__YOUR OBJECTIVE__
The range to repeat runs from the line with "[00:05:01.01]" to the last line below, both ends included; give it exactly and without pictures.

(AVAILABLE DATA Opens)

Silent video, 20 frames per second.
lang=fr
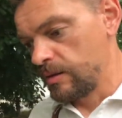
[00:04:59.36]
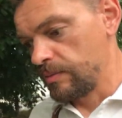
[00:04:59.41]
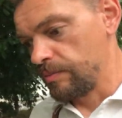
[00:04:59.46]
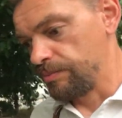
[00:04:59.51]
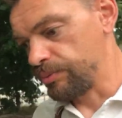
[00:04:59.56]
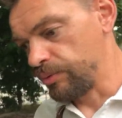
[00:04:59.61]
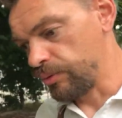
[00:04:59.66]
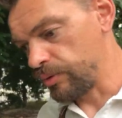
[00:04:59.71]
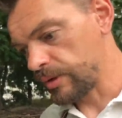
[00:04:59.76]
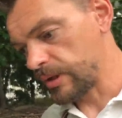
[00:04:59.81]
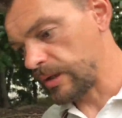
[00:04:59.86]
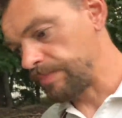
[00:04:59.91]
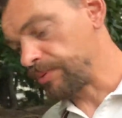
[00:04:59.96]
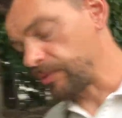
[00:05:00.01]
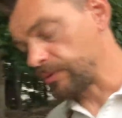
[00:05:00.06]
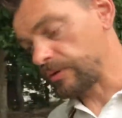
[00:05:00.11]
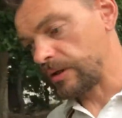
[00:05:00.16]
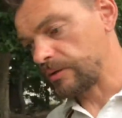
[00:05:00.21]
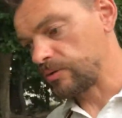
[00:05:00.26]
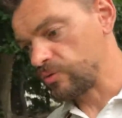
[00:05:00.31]
pour
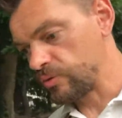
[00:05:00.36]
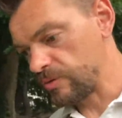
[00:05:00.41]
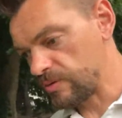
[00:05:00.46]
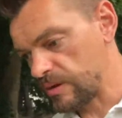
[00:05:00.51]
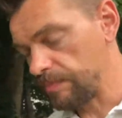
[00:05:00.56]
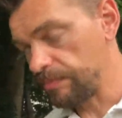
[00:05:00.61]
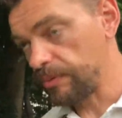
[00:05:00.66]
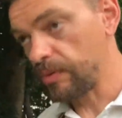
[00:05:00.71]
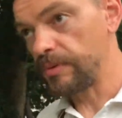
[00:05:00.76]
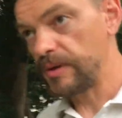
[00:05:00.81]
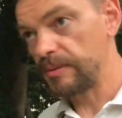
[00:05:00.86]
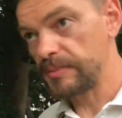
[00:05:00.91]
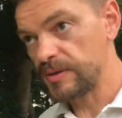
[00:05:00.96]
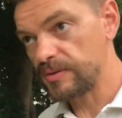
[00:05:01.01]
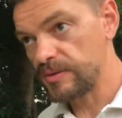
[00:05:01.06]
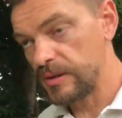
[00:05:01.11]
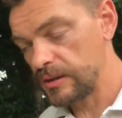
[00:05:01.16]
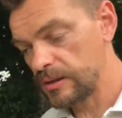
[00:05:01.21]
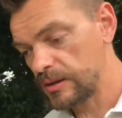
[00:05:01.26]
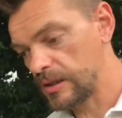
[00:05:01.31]
répondre à toutes ces
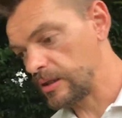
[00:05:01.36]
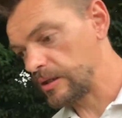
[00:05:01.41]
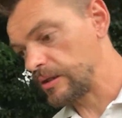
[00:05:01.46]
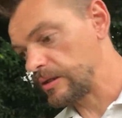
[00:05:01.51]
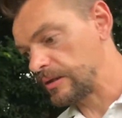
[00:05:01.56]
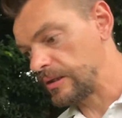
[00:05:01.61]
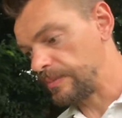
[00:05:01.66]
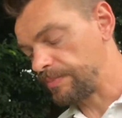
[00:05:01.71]
problématiques et des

(AVAILABLE DATA Closes)

__RESULT OF THE TASK__
[00:05:01.01]
[00:05:01.06]
[00:05:01.11]
[00:05:01.16]
[00:05:01.21]
[00:05:01.26]
[00:05:01.31]
répondre à toutes ces
[00:05:01.36]
[00:05:01.41]
[00:05:01.46]
[00:05:01.51]
[00:05:01.56]
[00:05:01.61]
[00:05:01.66]
[00:05:01.71]
problématiques et des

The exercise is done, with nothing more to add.